Route 66 St Louis to Chicago Day 1 June 20: St. Louis to Staunton


After finally finding each other and ourselves and shutting off the lights at 1:00 am Tuesday morning, we managed to get to sleep and to wake up about 5 or 6 hours later, organize and pack our gear, and put our feet to the pedals. 

Notice how fresh and clean Niece Laura and Bro Mark look poising in front of our motel. With humidity high and temps quickly rising into the the low 30'sC (high 80'sF) we won't be so cool and fresh looking for long. 
Just around the corner from our motel and on our way to breakfast, we ride on a preserved road segment of old town St Louis. I hope these bricked streets were smoother when new, because just the two minutes I rode on them severely rattled my teeth and significantly compressed my spinal cord. Rolling along in a horse drawn wagon with metal rimmed wheels wouldn't be a picnic either. 
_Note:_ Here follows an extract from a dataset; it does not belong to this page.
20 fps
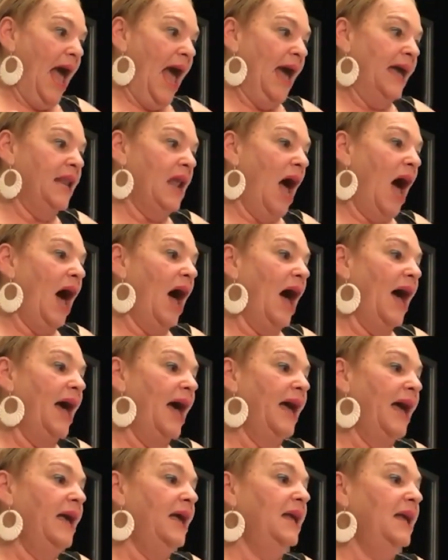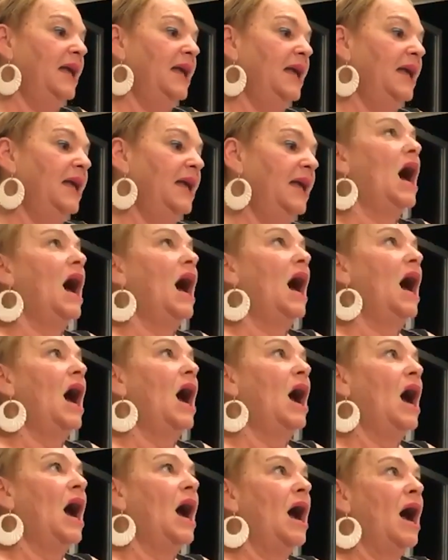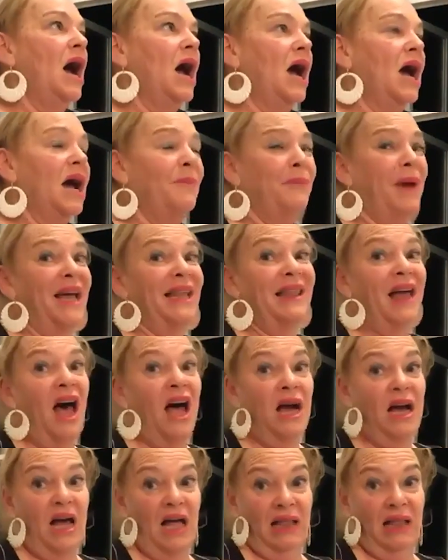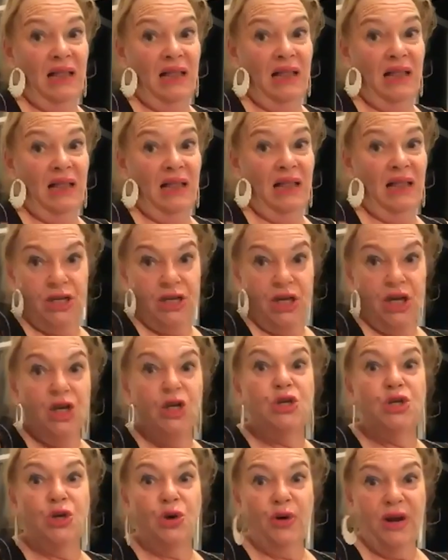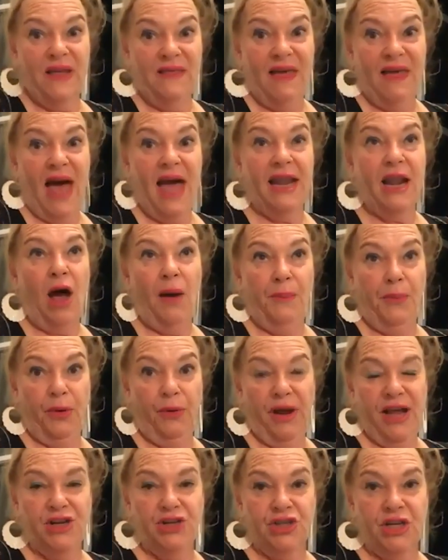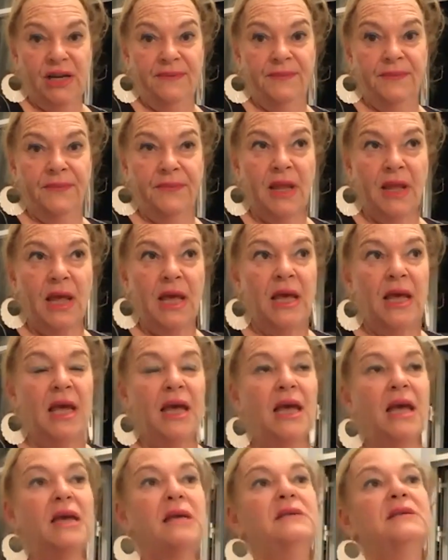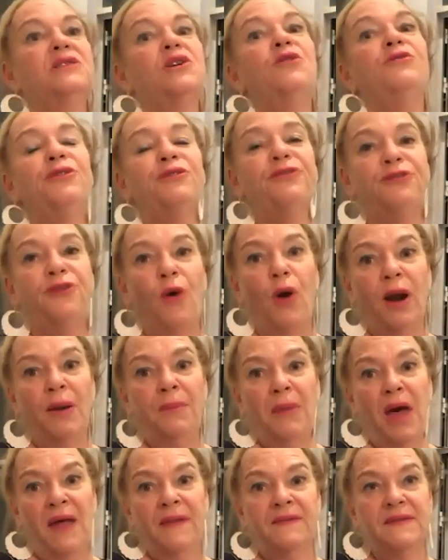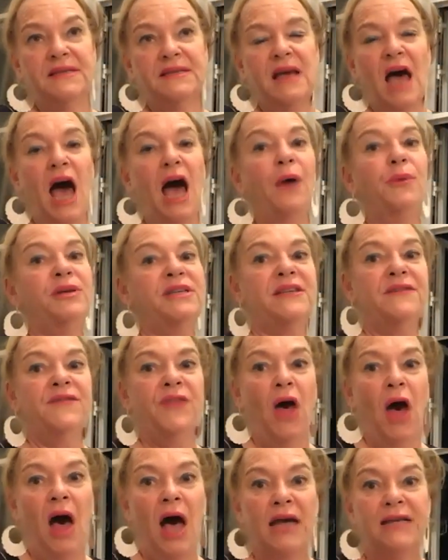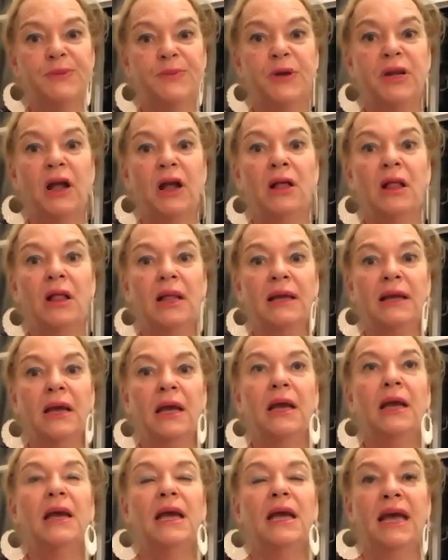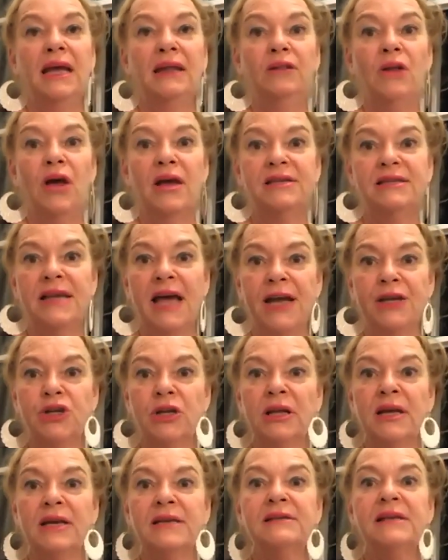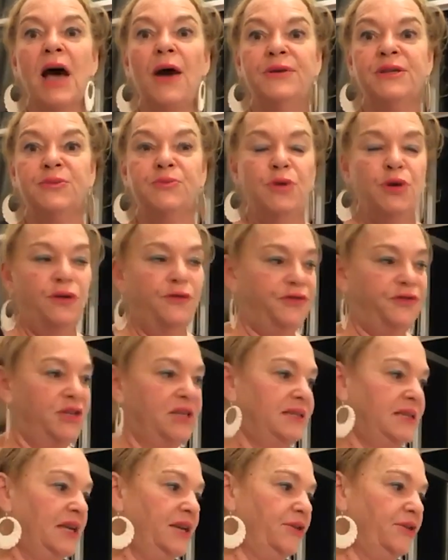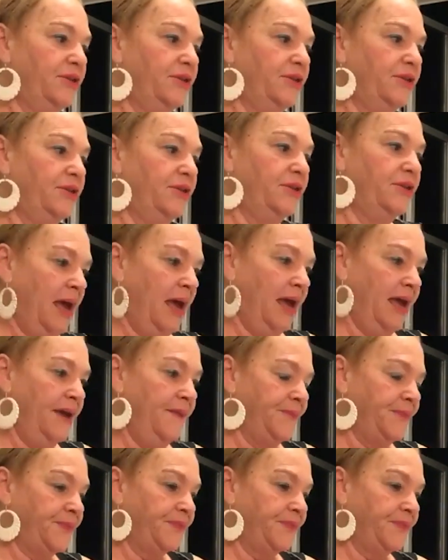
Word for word: and I, my lung collapsed during that operation. So for four months, I was in the hospital in Los Angeles. I was moved to Cedar Sinai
Near this spot (the original spot now underwater in the Mississippi River, the largest river in North America) in 1804 Lewis & Clark stepped into the mysterious "West," of which very little was known and even less of the land to the Pacific was explored. The St Louis Gateway Arch provides a stunning marker and monument to this American defining trip and historical legacy. In 1804 this spot was "the edge of civilization of we know it." Our trek does not take us west, but rather more northerly. We pedal the oldest (as in first) section of America's first nationwide paved highway (as of 1926) stretching from Chicago to Los Angeles. But before we pedal far, we eat. (Got to have priorities, right?)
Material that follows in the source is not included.